┏━━

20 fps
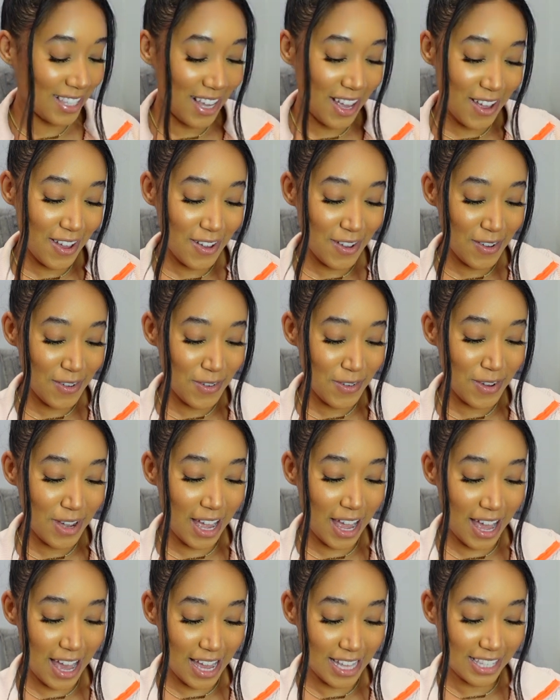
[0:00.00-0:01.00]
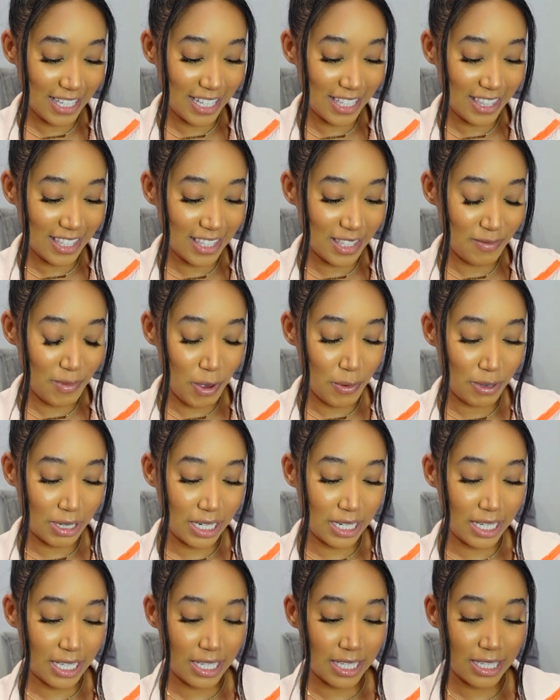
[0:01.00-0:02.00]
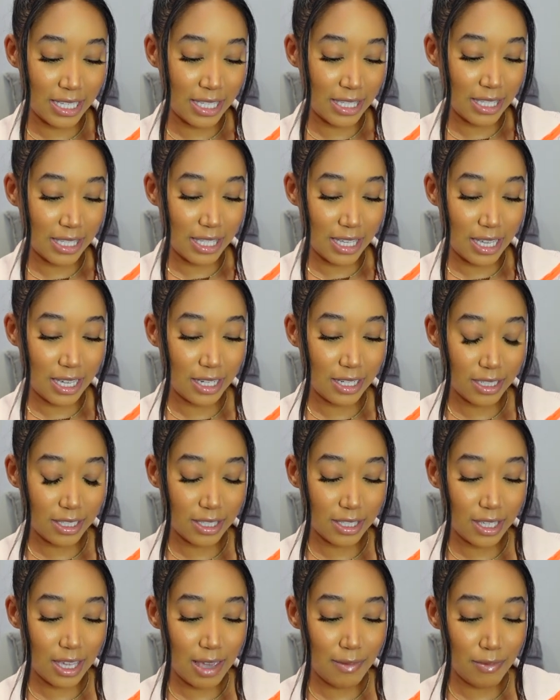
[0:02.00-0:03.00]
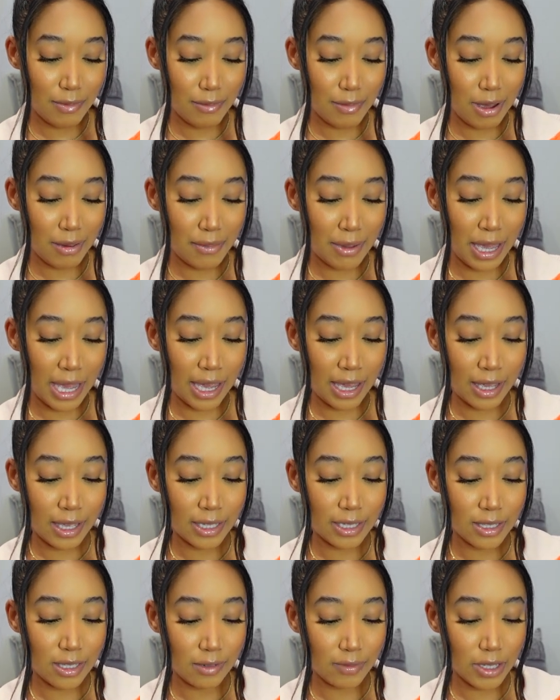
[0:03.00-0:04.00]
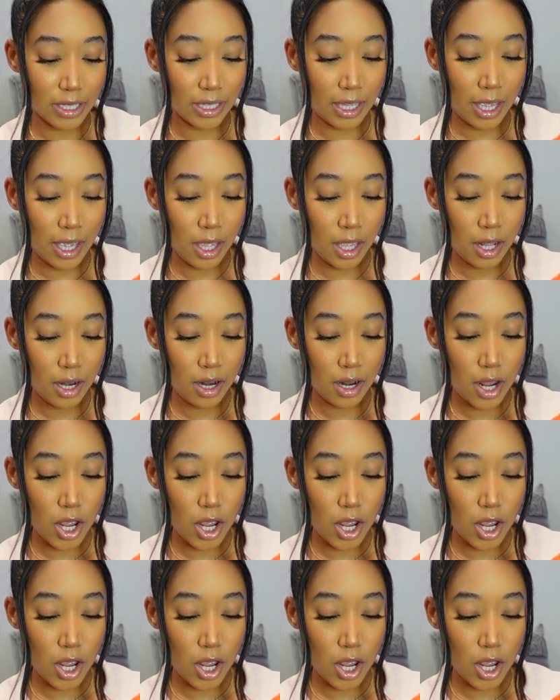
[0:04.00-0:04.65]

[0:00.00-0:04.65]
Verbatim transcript: so I had to get the smaller of these just to keep in my bag and stuff like that.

┗━━

* _YOUR INSTRUCTIONS_: The full material above must be output verbatim, minus any pictures.

* _RESPONSE AREA_:
20 fps
[0:00.00-0:01.00]
[0:01.00-0:02.00]
[0:02.00-0:03.00]
[0:03.00-0:04.00]
[0:04.00-0:04.65]

[0:00.00-0:04.65]
Verbatim transcript: so I had to get the smaller of these just to keep in my bag and stuff like that.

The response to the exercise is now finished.